Di pochi giorni fa l'ordinanza del Tar della Lombardia, che accogliendo i contenuti del ricorso della Lega per l’abolizione della caccia (Lac) ha rimandato al giudizio della Corte costituzionale la Legge regionale 26/93 della Regione Lombardia su alcuni punti.
In particolare l’art. 43, comma 3, della legge regionale n. 26 del 1993 stabilisce che “la caccia è vietata sui valichi montani interessati dalle rotte di migrazione dell’avifauna per una distanza di mille metri dagli stessi; i valichi sono individuati dal Consiglio regionale su proposta della Regione o della provincia di Sondrio per il relativo territorio, sentito l’INFS, e esclusivamente nel comparto di maggior tutela della zona faunistica delle Alpi e devono essere indicati nei piani di cui agli artt. 12 e 14 e nei calendari venatori”. Invece, si legge nell'ordinanza del Tar, l’art. 21, comma 3, della legge statale n. 157 del 1992 si limita a stabilire che “la caccia è vietata su tutti i valichi montani interessati dalle rotte di migrazione dell’avifauna, per una distanza di mille metri dagli stessi”.
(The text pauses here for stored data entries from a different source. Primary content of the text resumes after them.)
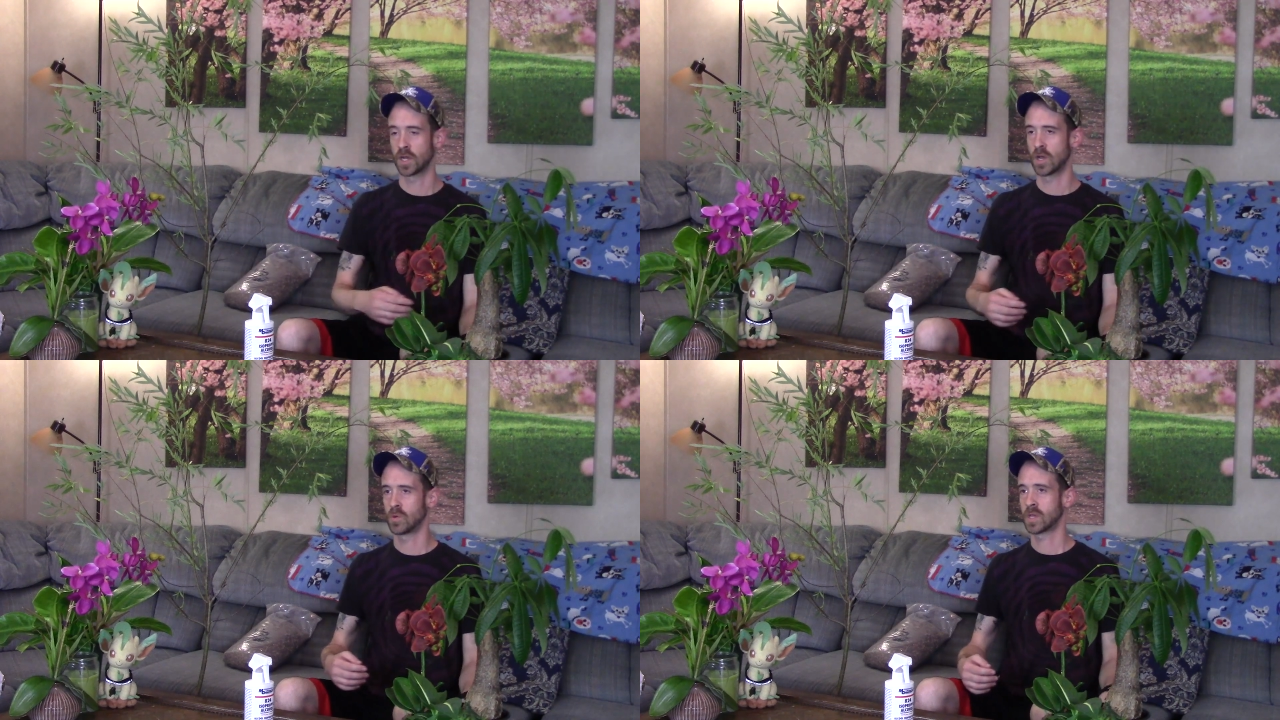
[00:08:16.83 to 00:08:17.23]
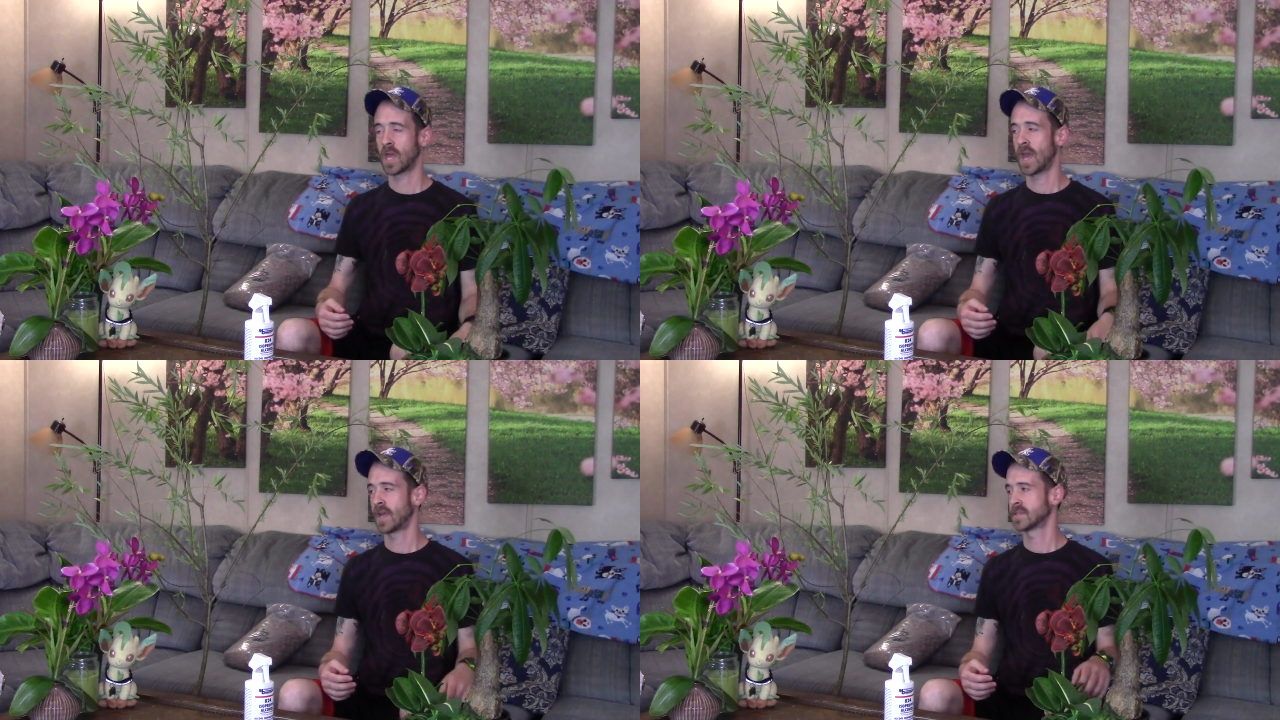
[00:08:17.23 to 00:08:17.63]
know,
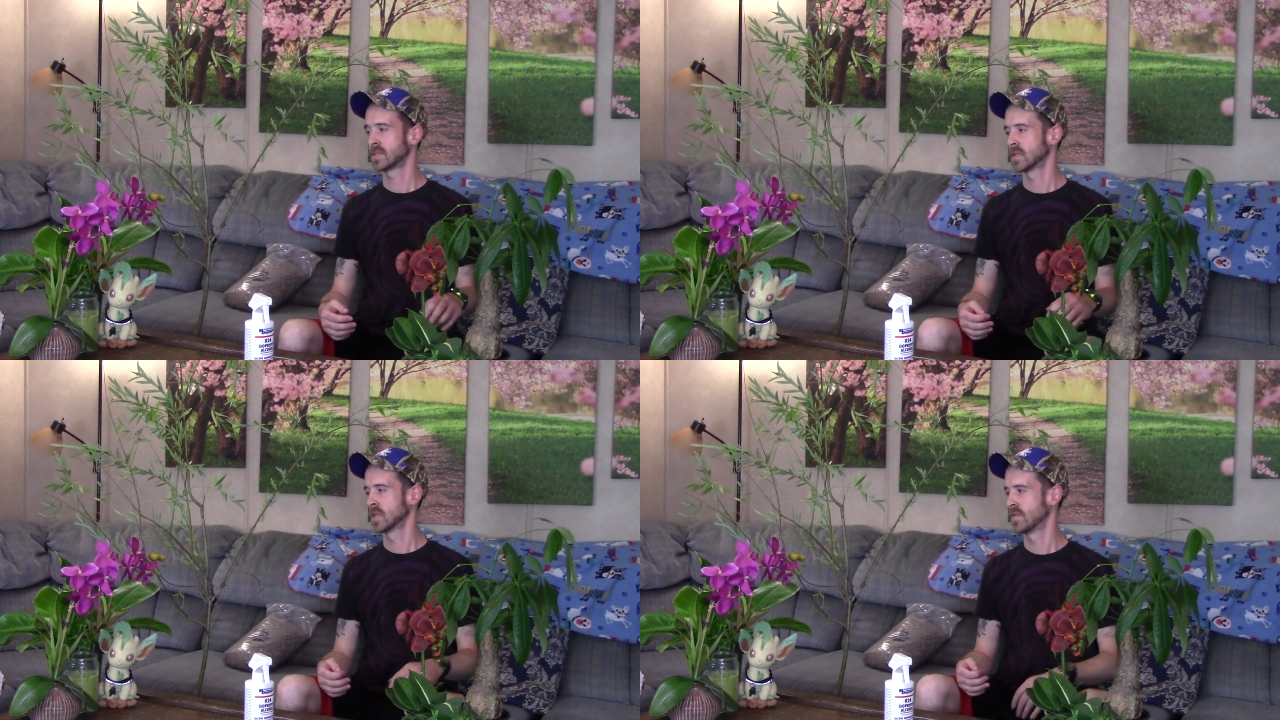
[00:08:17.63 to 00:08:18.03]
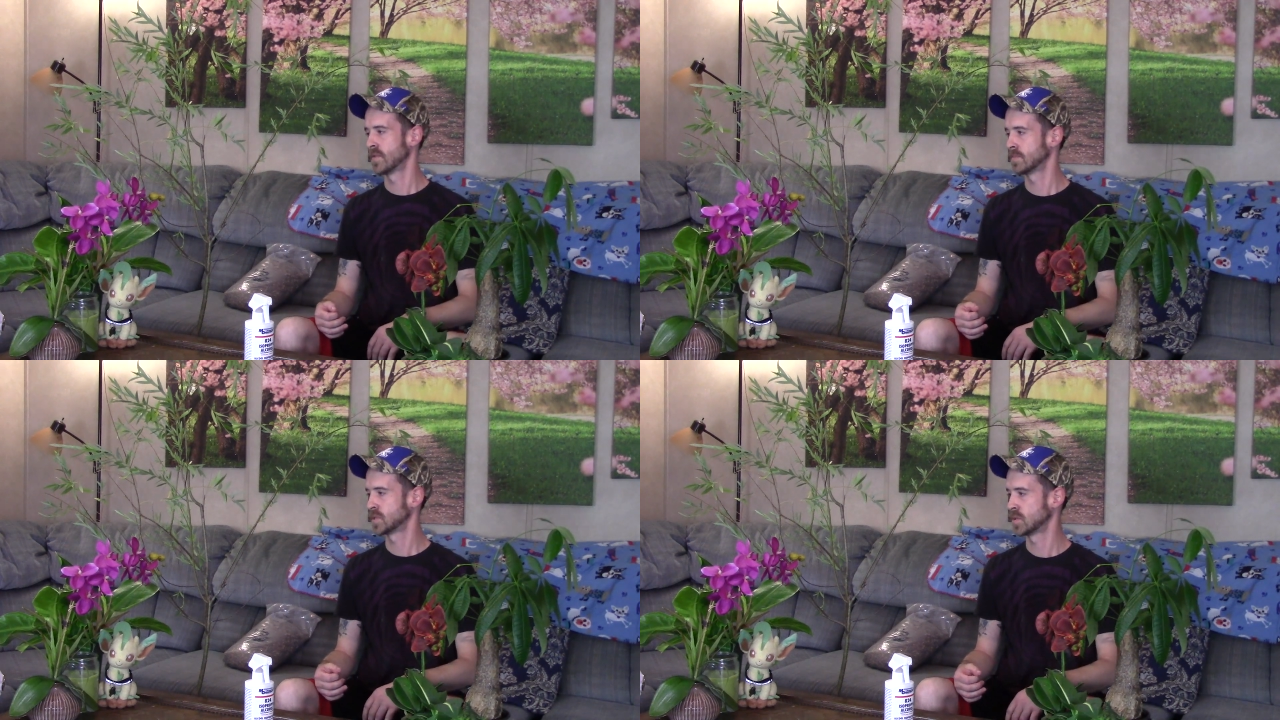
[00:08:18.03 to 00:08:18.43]
cats love
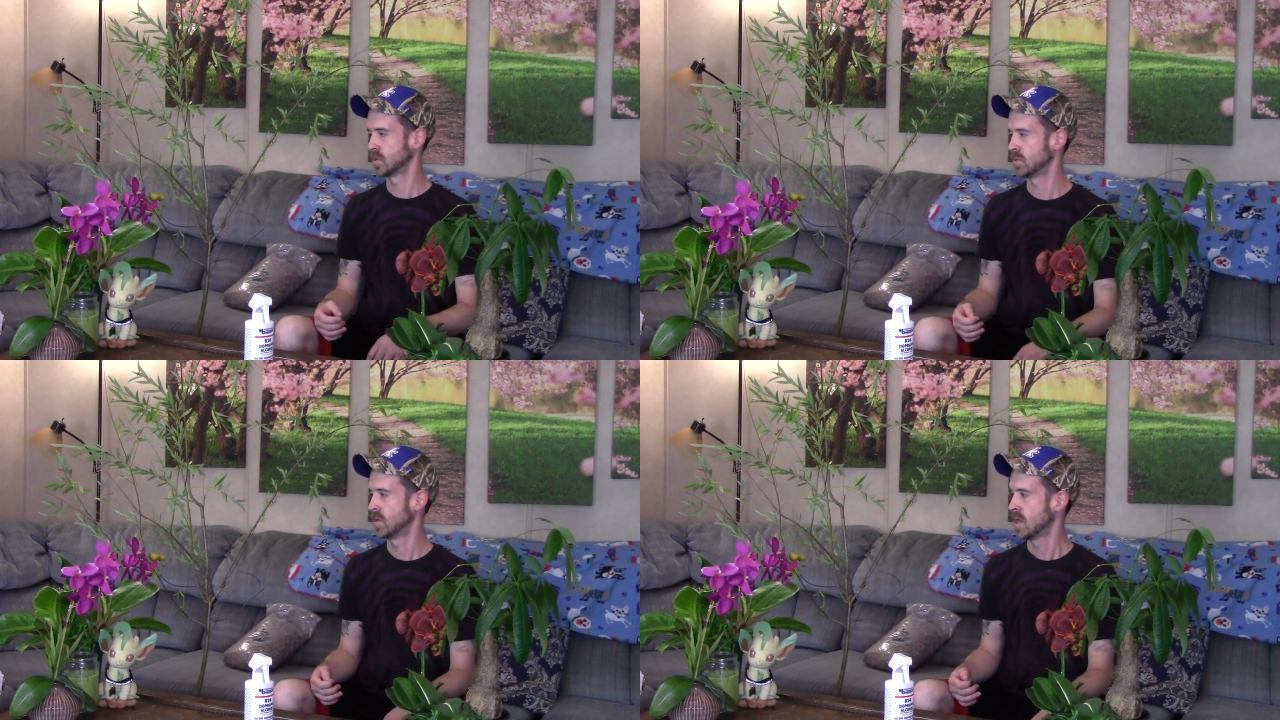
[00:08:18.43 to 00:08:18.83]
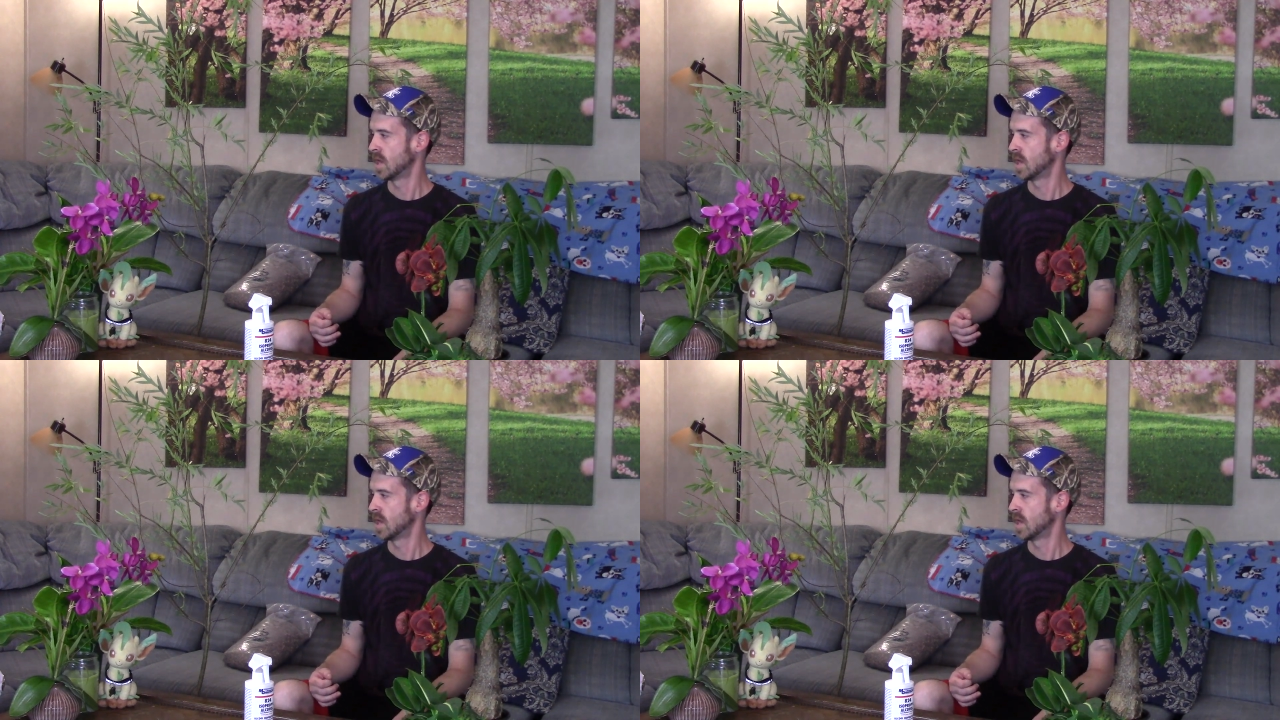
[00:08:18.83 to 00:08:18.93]
them too.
Sotto accusa anche l'art. 10, comma 3, il quale stabilisce che “il territorio agro-silvo-pastorale di ogni regione è destinato per una quota dal 20 al 30 per cento a protezione della fauna selvatica, fatta eccezione per il territorio delle Alpi di ciascuna regione, che costituisce una zona faunistica a sé stante ed è destinato a protezione nella percentuale dal 10 al 20 per cento. In dette percentuali sono compresi i territori ove sia comunque vietata l’attività venatoria anche per effetto di altri leggi o disposizioni”; l’art. 13, comma 3, lett. a, della legge regionale n. 26 del 1993 prevede, sulla falsariga del precedente, che “il territorio agro-silvo-pastorale della regione, la cui estensione è determinata con deliberazione della Giunta regionale, è destinato: a) per una quota dal dieci al venti per cento in zona Alpi e per una quota dal venti al trenta per cento nel restante territorio, a protezione della fauna selvatica; in dette quote sono compresi i territori ove è comunque vietata l’attività venatoria anche per effetto di altre leggi o disposizioni comprese tutte le aree in cui l’esercizio venatorio è vietato dalla presente legge e, in particolare, dalle disposizioni di cui agli articoli 17,18, 37 e 43”. Secondo il Tar Il limite di territorio assoggettabile a tutela in favore della fauna selvatica – che può raggiungere al massimo il 20% per la zona alpina e il 30% per il restante territorio – risulta in (potenziale) contrasto con gli obiettivi di protezione della fauna selvatica (compresa l’avifauna), poiché si fonda su un dato meramente quantitativo che opera a prescindere dalle peculiarità del territorio e dalle eventuali ulteriori esigenze di tutela per le citate specie selvatiche che dovessero manifestarsi nel corso del tempo.